PhD Workshop in Prague co-organized by “Passages” PhD program (Eur’ORBEM, Paris Sorbonne University), the Faculty of Arts of Charles University and CEFRES
Date and Venue: 14 April 2016 at CEFRES (Na Florenci 3) and 15 April 2016 (at FF UK).
Languages: French and English.
Call for papers
These two graduate research days in Prague aim to offer an overview of Central Europe through cultural transfers and intertextuality, considering the connections the countries of that region have shared with both Western and Eastern Europe: they thereby play a central role in the organisation of European geopolitical, literary and cultural spaces.
From this point of view, the capital of the Czech Republic holds a special place in Europe. For centuries the region has been both a laboratory and a source of inspiration for European literature and European poetic programmes. This “two-way traffic” of political, social and cultural influences characterises Central Europe as a space where many dynamics meet.
We will consider the conditions of this meeting, firstly by focusing on the exchanges which make up the transnational aspect of this crossroads and secondly in the perspective of confrontation and borders, which have greatly contributed to establishing its current geopolitical features.
The fact that the region is ill defined, and may be looked on as simply a forgotten space between the East and the West, means it should be seen as a supranational or even supra-political cultural entity.
During the Cold War, the writers and intellectuals Milan Kundera and György Konrád perceived Central Europe (Mitteleuropa) as an artistic entity which was part of a certain tradition. Arguing that there exists a specific space between the East and the West, Imre Kertész considers that the literary world’s “spiritual imagination” constitutes a genuine example of cultural continuity through its intertextuality.
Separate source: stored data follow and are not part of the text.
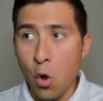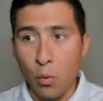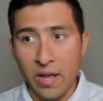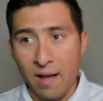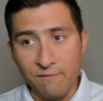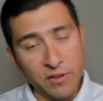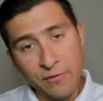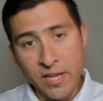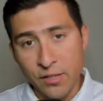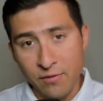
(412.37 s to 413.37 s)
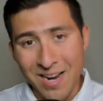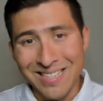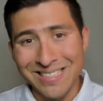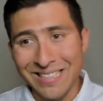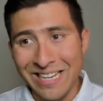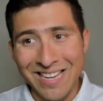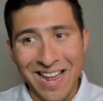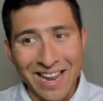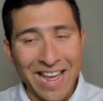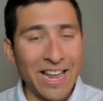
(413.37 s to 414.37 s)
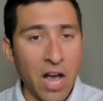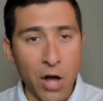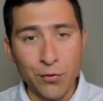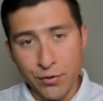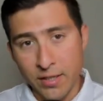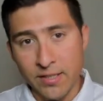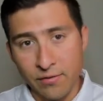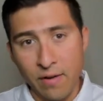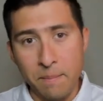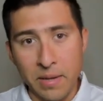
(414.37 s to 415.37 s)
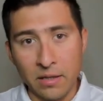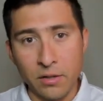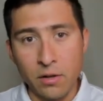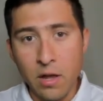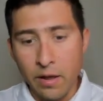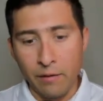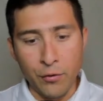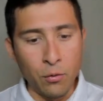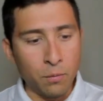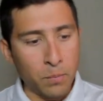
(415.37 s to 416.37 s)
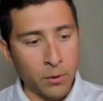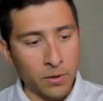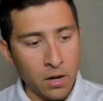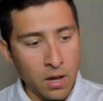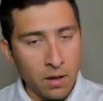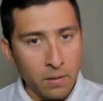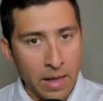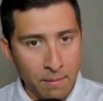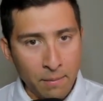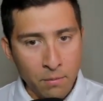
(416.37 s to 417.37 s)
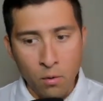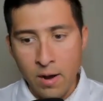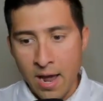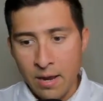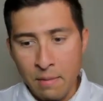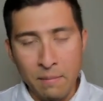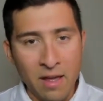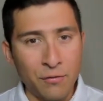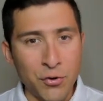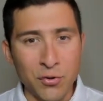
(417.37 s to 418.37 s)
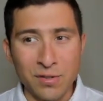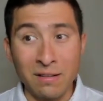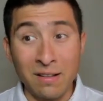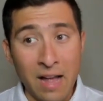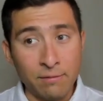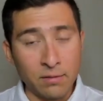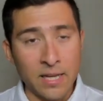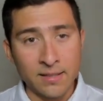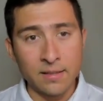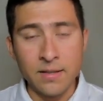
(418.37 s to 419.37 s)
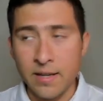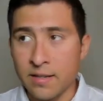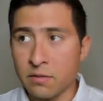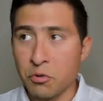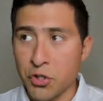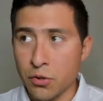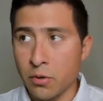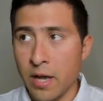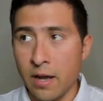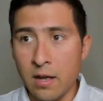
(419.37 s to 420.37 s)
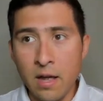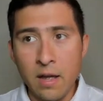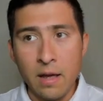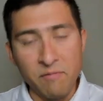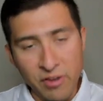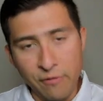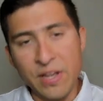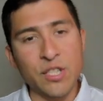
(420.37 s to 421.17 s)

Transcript: we have VVS Finance leading at 865 million. If you put MMO and MMF, you still have less than this, which is okay. VVS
Secondly, we will consider this region, whose borders have overcome many changes, with respect to the hostilities and animosities (military ones, but also ethnic and social ones) which marked its history during the modern era.
This area of friction situated at the crossroads between the Slavic worlds and other peoples inspired an original conception of the border, centre and borderlands, such as those of the Austro-Hungarian Empire.
We should also mention this region’s external borders and ask ourselves about the boundaries of Central Europe and its relationship with the Eastern and Western worlds surrounding it. External transfers may be seen as a indication of the strangeness, the shifts, but also of the dialogues that take place with other European regions.
These two aspects outline the guidelines which we intend to follow during these two days, meaning firstly the internal definition of Central Europe as an autonomous cultural space and secondly, its conception as a privileged meeting point between the Western and Eastern cultural spaces.